Software I use, technologies I build with, and tools I rely on.
Here’s a practical look at the software, frameworks, cloud tools, and development setup I use for backend engineering, AI applications, data systems, and full-stack product development.
Workstation
MacBook Pro
My main machine for development, backend work, and running full-stack and AI projects locally. I use it for everything from API development to deployment workflows and day-to-day engineering.
VS Code
My primary editor for Python, JavaScript, TypeScript, and web development.
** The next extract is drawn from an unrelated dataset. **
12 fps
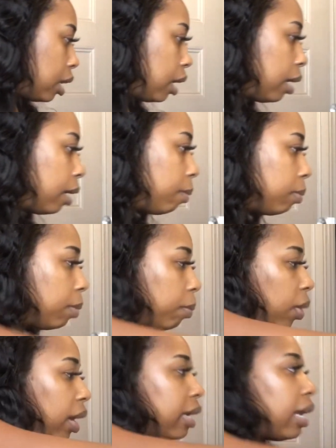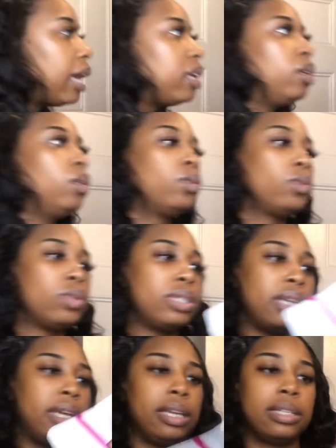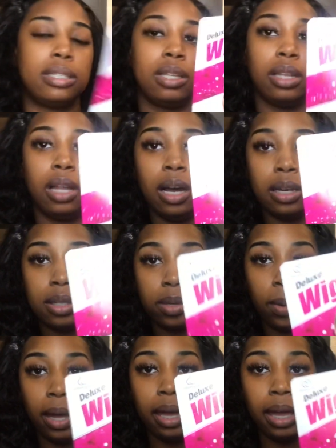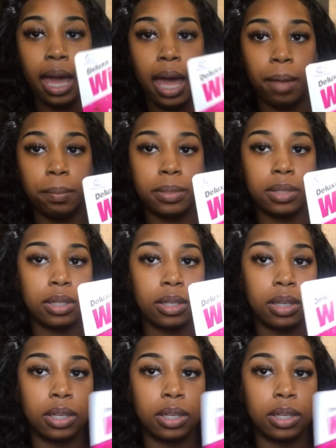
The brand I use is the Luxe Wig Caps.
It gives me a fast workflow for backend APIs, React apps, and debugging distributed systems.
Terminal + SSH
A big part of my workflow lives in the terminal, whether I’m working with servers, containers, logs, Git, cloud environments, or automation scripts.
Docker Desktop
I use Docker constantly for containerized development, reproducible environments, and testing services locally before deployment.
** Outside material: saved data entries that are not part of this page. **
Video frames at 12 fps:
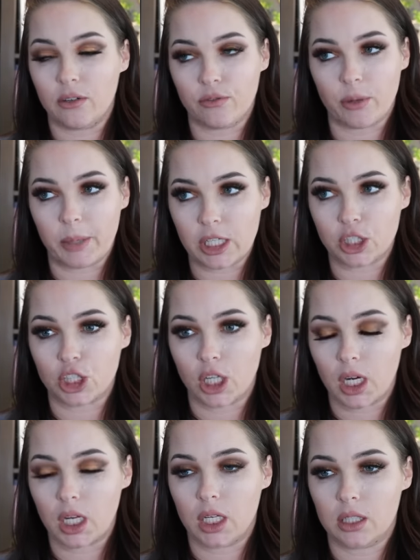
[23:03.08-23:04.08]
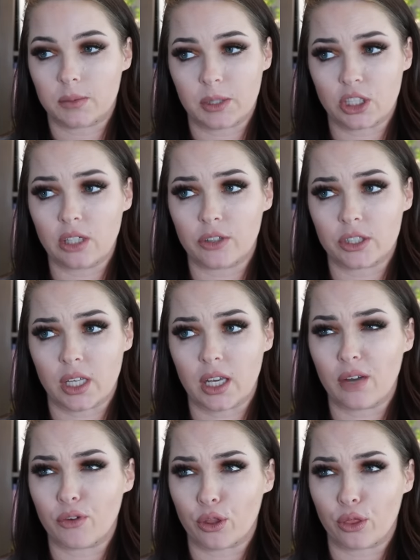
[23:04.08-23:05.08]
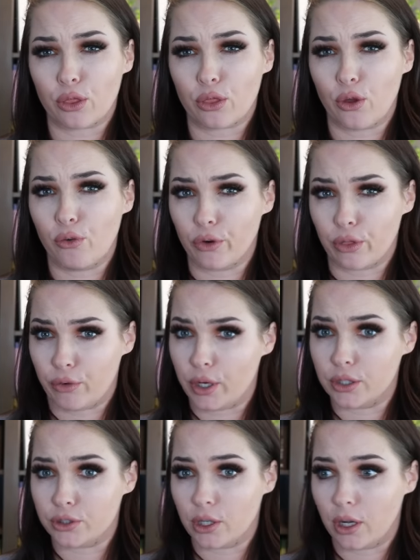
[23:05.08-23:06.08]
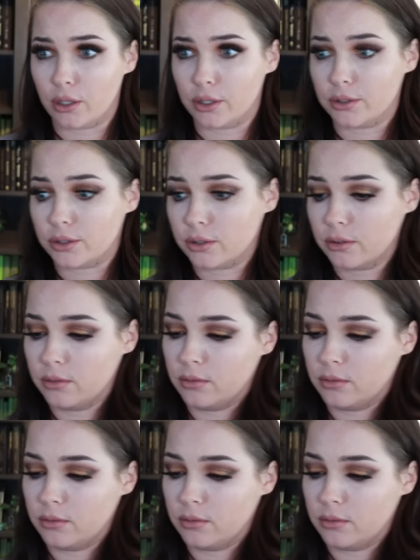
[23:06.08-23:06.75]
information in it, especially if you're selling over $300.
Local Kubernetes / Homelab Setup
I like experimenting with distributed systems and observability in realistic environments, especially for backend services, monitoring pipelines, and recovery scenarios.
Development tools
Python
The language I use most for backend systems, APIs, ETL pipelines, automation, and AI application development. A lot of my production and project work is centered around Python.
FastAPI and Flask
My go-to frameworks for building APIs and backend services. I’ve used them for internal tools, production services, ML endpoints, and data-driven applications.
Node.js and Express
I use Node.js when building lightweight backend services and JavaScript-first applications, especially alongside React and Next.js projects.
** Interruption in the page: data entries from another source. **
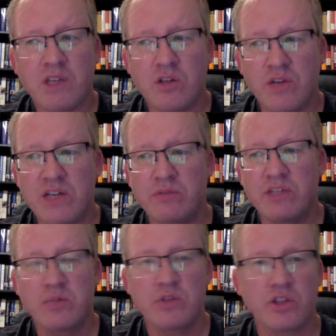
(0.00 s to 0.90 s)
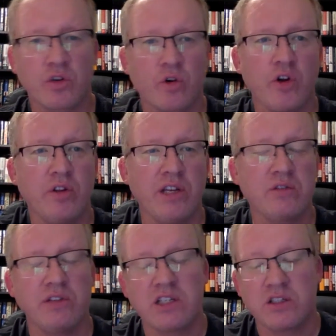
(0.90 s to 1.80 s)
So these, this was the crew, and
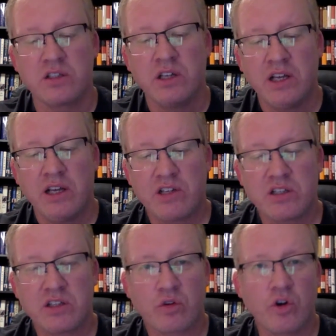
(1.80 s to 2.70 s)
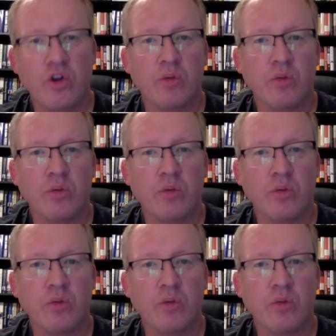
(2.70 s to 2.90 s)
these, this is this is the crew that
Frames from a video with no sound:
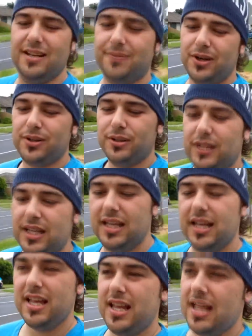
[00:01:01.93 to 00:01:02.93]
involved,
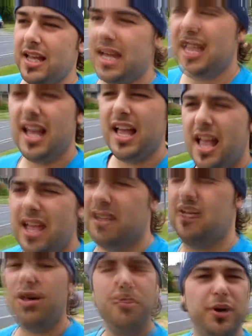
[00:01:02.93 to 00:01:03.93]

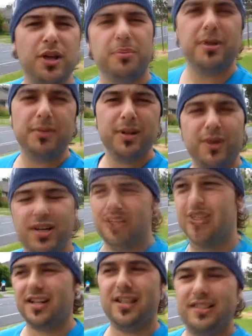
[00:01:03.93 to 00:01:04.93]
and nobody will probably watch
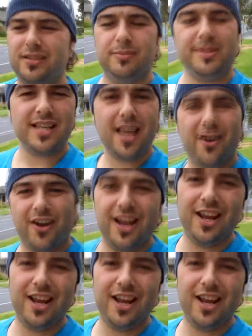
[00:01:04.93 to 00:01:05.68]
it because it'll be scary.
GitHub Actions, Jenkins, and CI/CD
I rely on CI/CD pipelines to automate testing, deployments, and release workflows so projects move faster and stay reliable as they grow.
PostgreSQL, MySQL, MongoDB, and Firebase
Different products need different storage layers, so I work across relational and document databases depending on the app, the data shape, and the scaling needs.
AI and data
OpenAI API and LangChain
I use these to build AI-enabled applications, internal tools, and workflows that connect language models to real product use cases.
scikit-learn and TensorFlow
These are my main ML tools for experimentation and applied machine learning, especially classification workflows, model evaluation, and production-minded prototypes.
Geospatial ML tooling
I’ve worked with satellite imagery, classification pipelines, and data processing using tools like Rasterio, GeoPandas, and Pandas for applied computer vision and geospatial analysis.
SQL and ETL pipelines
A lot of useful software starts with good data plumbing. I spend a lot of time designing ETL pipelines, query flows, and reliable backend data movement.
Frontend
React.js and Next.js
These are my preferred tools for building modern user interfaces, portfolio sites, dashboards, and full-stack product experiences that need to move quickly.
TypeScript and JavaScript
I use both heavily across frontend and backend work. TypeScript is especially helpful when products start growing and need stronger structure.
Tailwind CSS
My default choice for shipping polished UI quickly. It makes it easy to keep interfaces clean, responsive, and consistent without slowing development down.
D3.js and Chart.js
When a product needs analytics or custom visualization, I use these for dashboards, reporting interfaces, and data-heavy frontend experiences.
Cloud and deployment
AWS
I’ve used AWS services including EC2, S3, and Lambda for application hosting, data workflows, and backend systems that need flexible cloud infrastructure.
Docker and Kubernetes
I use containers for packaging applications and Kubernetes for orchestration, scaling experiments, and learning how systems behave in more realistic distributed environments.
Vercel and Netlify
For frontend apps and rapid product deployment, these make it easy to ship quickly, test ideas, and iterate without adding unnecessary overhead.
Monitoring and observability
I care a lot about reliability, so I spend time on logs, dashboards, alerting, and visibility into how systems behave under real load.